Now we are left with a plan that makes little sense. And this is where the confusion begins. People refused to use it, underused it or used it incorrectly. Participation never reached 100% among employers who offered it and with good reason. We claimed we didn’t know how. We complained that it cost too much.
So now we are left with a basket of investment choices that seem tailored to keep the rabble quiet. Lots of index funds to choose from, lots of target date funds to help us invest based on some far-off date in the future when we would like to hypothetically, retire, and matching contributions that may or may not exist. You asked for change and they made it worse. You asked questions and they answered with fewer choices, less viable alternatives and did it while tweaking the plan to their favor (this is done when the only match offered is one where you have to buy the company stock to receive it).
To this I offer the 6/100/100 plan of attack on your making this battered investment scheme work. It goes like this:
Invest 6% of your income in your company’s 401(k). In many situations, this will be the dollar amount that could match your employer’s contribution. It is also very close to the threshold amount that does not alter your take-home pay. By not changing what you need to live on, you can begin to make inroads to the single most important part of your retirement plan: the financial health of your household. How you arrive at retirement is more important than when.
Because your 401(k) is a pre-tax event, deferring those taxes to a distant future, using tax efficient index funds defeats the purpose. Look for a diversified actively managed portfolio for this initial 6% and let the risk do the work.
Then invest 100% of what you can in a Roth IRA. For 2010, this is $5,000 for those under 50; $6,000 per year for those over 50-years-old.
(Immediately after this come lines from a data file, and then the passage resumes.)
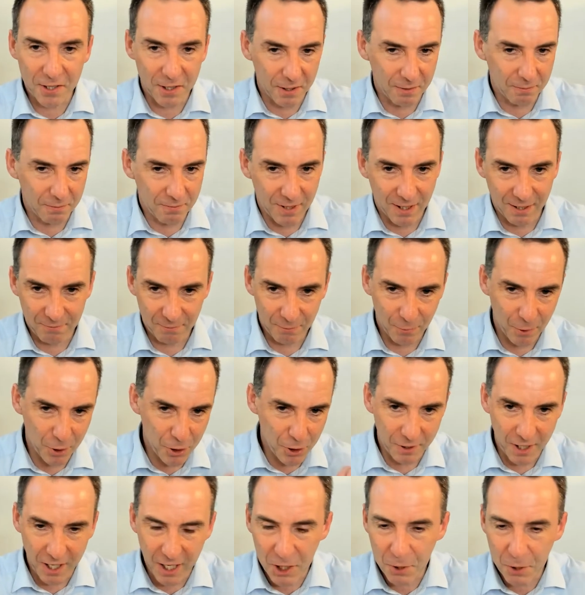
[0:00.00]
I went
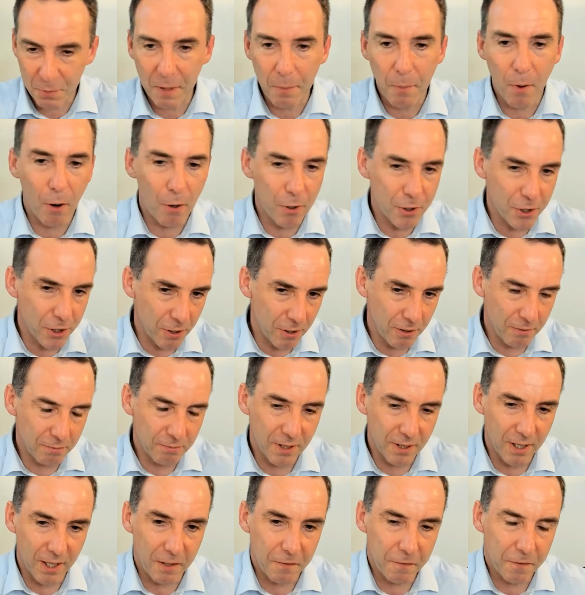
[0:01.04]
through the HP merger,
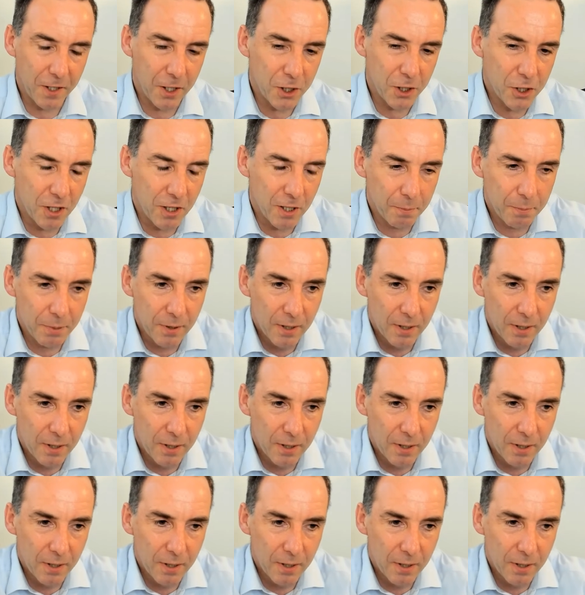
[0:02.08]
finished up,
This is where you put the index funds. Using them outside of your 401(k) is a bet against the future tax rate – which is unknown. But the low-cost environment of these types of funds creates the perfect solution to the unknown cost of the risk you may be taking in your 401(k).
Then, go back to your 401(k) and max it out. Few of us will be able to do step three but those of us who can, should use the rest of this contribution on conservative investments designed to protect the invested capital. This last step may not be something you are able to do until you get quite a bit older. Which is how it should be.
The 6/100/100 plan gives you control, risk, low-cost and an answer in playing the hand you have been dealt. There is no doubt that the whole system needs to be changed. But there is a way to rework so it at least accommodates us better. This doesn’t let us off the hook in terms of education (really, we don’t know where our money is going), fiduciary responsibility (no Virginia, your company doesn’t care about your retirement future), and the investment professionals (who care about making money and suggesting they want you to as well).